知る人ぞ知るHerfindahl-Hirschman指数(HHI)。普段あまり見かけないかも知れませんが、市場における「寡占度」を測る指数です。「各企業の市場占有率の2乗を加算して算出する(by野村證券)」もので、これを今回暗号通貨市場に当てはめたものを示します。データセットは12/1時点の物です。

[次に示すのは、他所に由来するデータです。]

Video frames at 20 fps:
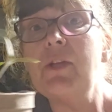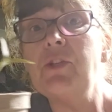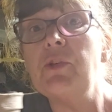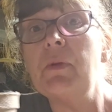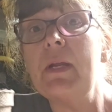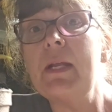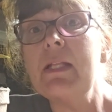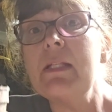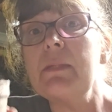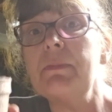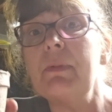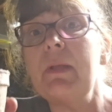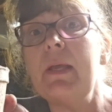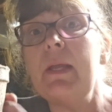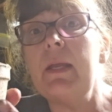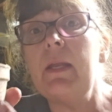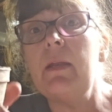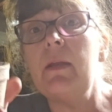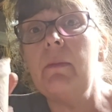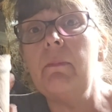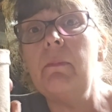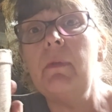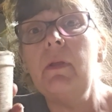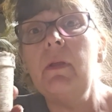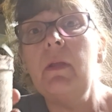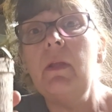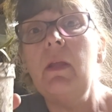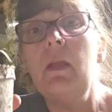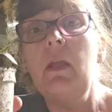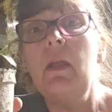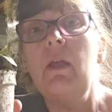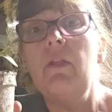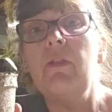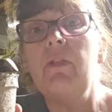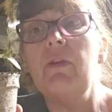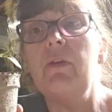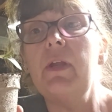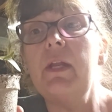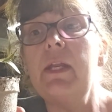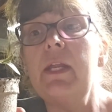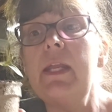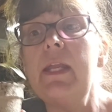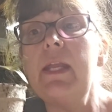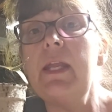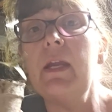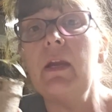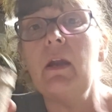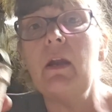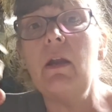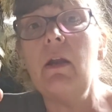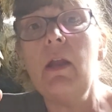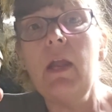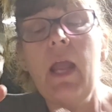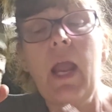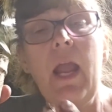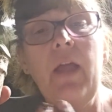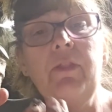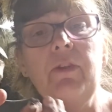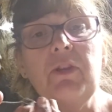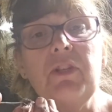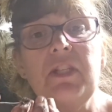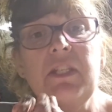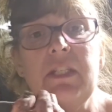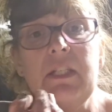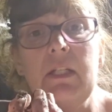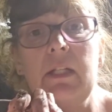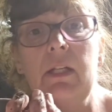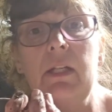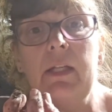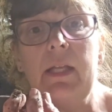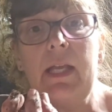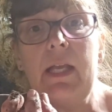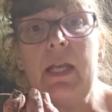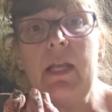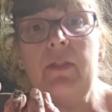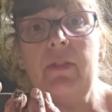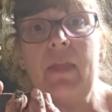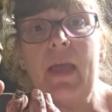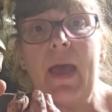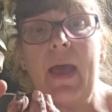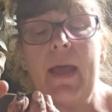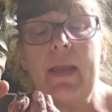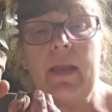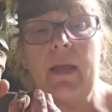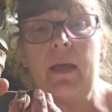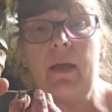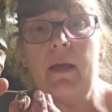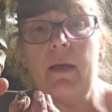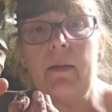I transplanted them, they're in here, and they're still in that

図1:暗号通貨市場全体の時価総額(上段)とHHI(下段)

図1の上段が暗号通貨市場全体の時価総額、下段がHHIです。時価総額軸は対数表示になっているのでご注意を。HHIはパーセントではなく率から算定しています。パーセント慣れしてる人は10000倍してください。2013年春からみてみると、揺れはありますが、2017年に入るまで概ね0.7以上となっており、市場の寡占度が高い、すなわちBTCシェアが高かったことがわかります。これが2017年に入ると急に下がります(寡占状態が解消された)。次に2017年に入ってからの動きを拡大してみましょう。

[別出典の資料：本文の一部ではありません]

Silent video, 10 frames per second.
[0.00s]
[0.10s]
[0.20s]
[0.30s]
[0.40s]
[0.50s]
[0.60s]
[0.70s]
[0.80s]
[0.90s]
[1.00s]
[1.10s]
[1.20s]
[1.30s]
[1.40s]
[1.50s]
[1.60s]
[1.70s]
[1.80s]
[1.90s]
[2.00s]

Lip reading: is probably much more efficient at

図2:2017年以降の暗号通貨市場全体の時価総額(上段)とHHI(下段)

3月初旬にHHIが急減し、0.7から0.5まで下げています。ここで起きていたのはETHなど有力アルトの値上がり。市場の時価総額和は急変していないため、BTCから資金が流れてきた物と推定します。その後、GW前の4月末に暗号通貨ブームが訪れます。ここでは時価総額が明らかに増えています。HHIはその後0.3を切るところまで下げ、市場の寡占はかなり緩和されました。みんないろんなアルトに資金を投入したんですね。儲かりましたか?7月以降、じわじわとHHIが戻ろうとしていましたが8月のBCHフォークのタイミングで再び下げました。0.25位が下限のようで、10/8あたりまで底値圏をウロウロ。ここでBTCドミナンスが増え、HHIも急増。一ヶ月で0.4まで上がりますが、時価総額が急変しているわけではないので、市場内での資金流動のようです。11月中旬のHHI急減はBCH急騰のタイミング。一旦0.3まで下げましたが先物や100万円超えのニュースが効いてか、再びHHI上がってきていますね。

結言

HHIでみると、実は4月末ではなく、3月初旬から市場は大きな変動を見せていたことが分かります。さて、今後BTC先物の影響でHHIは再び上昇するのか、あるいは資金がアルトにも流れて維持されるのか。神とクジラのみぞ知る。